PROVIDED MATERIAL →
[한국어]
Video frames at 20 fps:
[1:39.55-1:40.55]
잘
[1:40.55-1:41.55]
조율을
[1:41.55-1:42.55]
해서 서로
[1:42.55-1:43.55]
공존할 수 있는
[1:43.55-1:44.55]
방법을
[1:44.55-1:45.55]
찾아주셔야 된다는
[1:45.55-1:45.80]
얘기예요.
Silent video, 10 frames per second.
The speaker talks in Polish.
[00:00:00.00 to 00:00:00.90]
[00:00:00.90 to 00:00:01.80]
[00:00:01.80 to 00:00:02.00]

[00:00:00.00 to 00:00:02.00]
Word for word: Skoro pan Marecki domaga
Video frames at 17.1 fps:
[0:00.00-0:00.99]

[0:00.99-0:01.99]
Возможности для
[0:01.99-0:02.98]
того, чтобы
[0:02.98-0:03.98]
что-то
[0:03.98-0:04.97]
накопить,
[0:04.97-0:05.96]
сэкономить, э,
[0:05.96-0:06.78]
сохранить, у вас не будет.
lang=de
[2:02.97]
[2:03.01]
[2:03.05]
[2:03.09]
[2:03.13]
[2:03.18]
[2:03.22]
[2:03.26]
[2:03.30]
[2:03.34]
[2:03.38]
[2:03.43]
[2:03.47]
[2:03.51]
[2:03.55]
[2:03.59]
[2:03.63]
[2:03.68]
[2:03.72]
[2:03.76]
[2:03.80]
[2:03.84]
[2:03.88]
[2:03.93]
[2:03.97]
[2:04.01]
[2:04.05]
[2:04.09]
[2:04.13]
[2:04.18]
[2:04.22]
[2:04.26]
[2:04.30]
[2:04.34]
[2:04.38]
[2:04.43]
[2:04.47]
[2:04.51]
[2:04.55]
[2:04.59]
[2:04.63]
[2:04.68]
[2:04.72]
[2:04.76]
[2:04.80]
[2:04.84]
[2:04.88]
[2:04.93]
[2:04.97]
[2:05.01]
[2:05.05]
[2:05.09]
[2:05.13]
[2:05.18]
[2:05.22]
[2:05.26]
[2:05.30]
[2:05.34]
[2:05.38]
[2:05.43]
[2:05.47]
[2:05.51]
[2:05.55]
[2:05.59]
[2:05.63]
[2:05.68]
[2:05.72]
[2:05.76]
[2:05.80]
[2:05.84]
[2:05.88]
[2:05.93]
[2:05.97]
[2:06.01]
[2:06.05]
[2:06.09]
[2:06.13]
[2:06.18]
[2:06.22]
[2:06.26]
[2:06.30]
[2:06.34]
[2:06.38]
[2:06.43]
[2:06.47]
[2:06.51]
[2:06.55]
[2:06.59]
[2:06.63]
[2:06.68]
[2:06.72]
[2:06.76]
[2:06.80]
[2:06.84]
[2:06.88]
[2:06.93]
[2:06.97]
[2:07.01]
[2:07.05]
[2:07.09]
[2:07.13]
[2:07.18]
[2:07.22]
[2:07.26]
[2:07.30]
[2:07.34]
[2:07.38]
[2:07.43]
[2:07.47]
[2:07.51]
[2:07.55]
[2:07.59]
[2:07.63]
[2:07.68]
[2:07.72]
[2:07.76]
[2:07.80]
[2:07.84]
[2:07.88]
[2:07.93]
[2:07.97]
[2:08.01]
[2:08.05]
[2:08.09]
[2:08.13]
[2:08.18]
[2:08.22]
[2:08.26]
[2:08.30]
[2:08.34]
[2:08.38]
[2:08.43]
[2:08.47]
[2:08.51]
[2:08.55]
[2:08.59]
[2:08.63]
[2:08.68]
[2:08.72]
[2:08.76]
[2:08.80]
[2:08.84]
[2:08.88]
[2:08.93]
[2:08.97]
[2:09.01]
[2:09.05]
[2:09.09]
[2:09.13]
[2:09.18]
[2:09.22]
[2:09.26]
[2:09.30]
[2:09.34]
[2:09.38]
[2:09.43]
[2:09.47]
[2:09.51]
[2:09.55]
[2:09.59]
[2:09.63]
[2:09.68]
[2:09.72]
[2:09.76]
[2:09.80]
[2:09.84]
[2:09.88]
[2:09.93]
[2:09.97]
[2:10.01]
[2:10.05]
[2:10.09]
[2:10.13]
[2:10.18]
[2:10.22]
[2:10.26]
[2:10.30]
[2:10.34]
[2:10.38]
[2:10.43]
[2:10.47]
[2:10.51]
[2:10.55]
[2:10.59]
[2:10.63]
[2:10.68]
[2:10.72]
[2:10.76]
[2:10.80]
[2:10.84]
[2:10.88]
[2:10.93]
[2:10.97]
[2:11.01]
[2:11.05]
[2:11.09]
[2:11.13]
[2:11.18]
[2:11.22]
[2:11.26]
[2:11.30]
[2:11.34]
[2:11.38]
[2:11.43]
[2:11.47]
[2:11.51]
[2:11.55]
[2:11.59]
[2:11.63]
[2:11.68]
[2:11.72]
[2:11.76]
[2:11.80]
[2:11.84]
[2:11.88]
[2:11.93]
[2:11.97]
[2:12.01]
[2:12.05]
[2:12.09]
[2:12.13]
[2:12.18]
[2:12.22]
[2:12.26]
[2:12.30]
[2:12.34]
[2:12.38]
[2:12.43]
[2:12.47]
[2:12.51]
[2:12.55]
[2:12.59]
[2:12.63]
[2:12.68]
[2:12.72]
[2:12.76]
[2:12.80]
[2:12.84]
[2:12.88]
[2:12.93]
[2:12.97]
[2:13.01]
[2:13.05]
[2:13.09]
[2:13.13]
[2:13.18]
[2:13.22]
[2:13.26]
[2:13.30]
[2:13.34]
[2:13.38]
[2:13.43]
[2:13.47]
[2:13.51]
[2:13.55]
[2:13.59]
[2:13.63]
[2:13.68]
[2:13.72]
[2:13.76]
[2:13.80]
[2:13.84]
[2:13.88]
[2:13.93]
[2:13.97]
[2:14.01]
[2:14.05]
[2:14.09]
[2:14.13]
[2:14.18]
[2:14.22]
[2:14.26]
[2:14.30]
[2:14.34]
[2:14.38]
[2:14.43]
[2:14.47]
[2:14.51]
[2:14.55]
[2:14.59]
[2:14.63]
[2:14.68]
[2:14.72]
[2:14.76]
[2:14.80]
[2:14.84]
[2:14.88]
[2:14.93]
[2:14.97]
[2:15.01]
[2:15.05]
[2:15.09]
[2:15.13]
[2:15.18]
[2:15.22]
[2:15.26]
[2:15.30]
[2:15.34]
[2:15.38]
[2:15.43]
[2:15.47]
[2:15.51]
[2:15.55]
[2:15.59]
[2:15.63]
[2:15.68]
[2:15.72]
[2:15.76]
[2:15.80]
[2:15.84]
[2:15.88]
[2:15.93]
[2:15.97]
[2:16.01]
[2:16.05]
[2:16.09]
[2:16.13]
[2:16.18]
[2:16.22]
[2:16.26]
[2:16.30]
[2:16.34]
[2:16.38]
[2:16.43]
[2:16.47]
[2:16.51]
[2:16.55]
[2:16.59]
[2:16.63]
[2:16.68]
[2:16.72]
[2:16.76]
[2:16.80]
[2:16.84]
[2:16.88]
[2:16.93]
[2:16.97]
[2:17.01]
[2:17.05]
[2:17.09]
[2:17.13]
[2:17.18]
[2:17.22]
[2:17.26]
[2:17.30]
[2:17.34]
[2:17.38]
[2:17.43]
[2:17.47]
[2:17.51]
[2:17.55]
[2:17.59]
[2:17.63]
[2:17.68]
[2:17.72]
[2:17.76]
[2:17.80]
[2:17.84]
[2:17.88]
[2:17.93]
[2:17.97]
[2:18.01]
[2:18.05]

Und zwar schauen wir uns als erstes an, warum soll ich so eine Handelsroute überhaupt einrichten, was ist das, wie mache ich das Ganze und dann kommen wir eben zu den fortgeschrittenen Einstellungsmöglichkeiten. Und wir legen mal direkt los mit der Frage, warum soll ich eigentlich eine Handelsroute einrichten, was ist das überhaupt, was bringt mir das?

WHAT YOU HAVE TO DO → Scan the listing above for the word "frames" and show each line where it is found.

YOUR RESPONSE →
Video frames at 20 fps:
Silent video, 10 frames per second.
Video frames at 17.1 fps:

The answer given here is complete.